**Task goal:** Please retype the listing below word for word and exclude its images.

**Extracted data:**

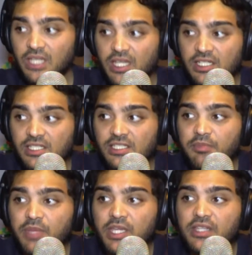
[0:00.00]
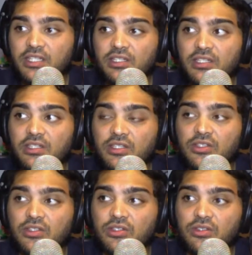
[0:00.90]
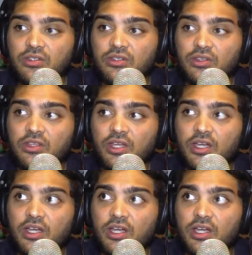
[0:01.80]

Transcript: skipping that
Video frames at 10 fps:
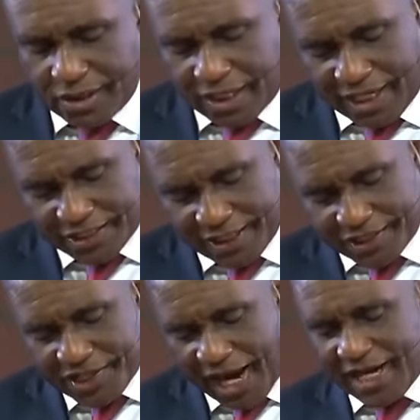I said, a
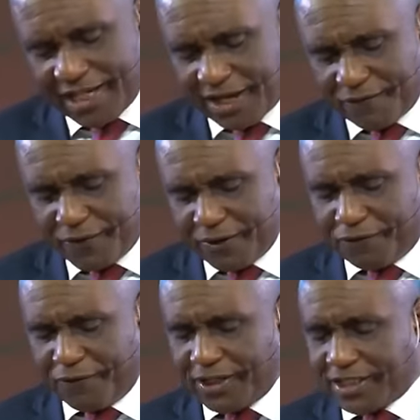child is afraid of
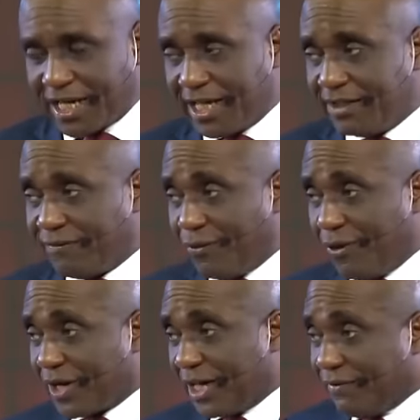falling can never
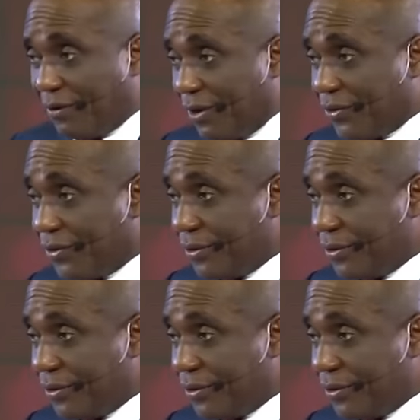walk. Can never walk?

**Written answer:**
[0:00.00]
[0:00.90]
[0:01.80]

Transcript: skipping that
Video frames at 10 fps:
I said, a
child is afraid of
falling can never
walk. Can never walk?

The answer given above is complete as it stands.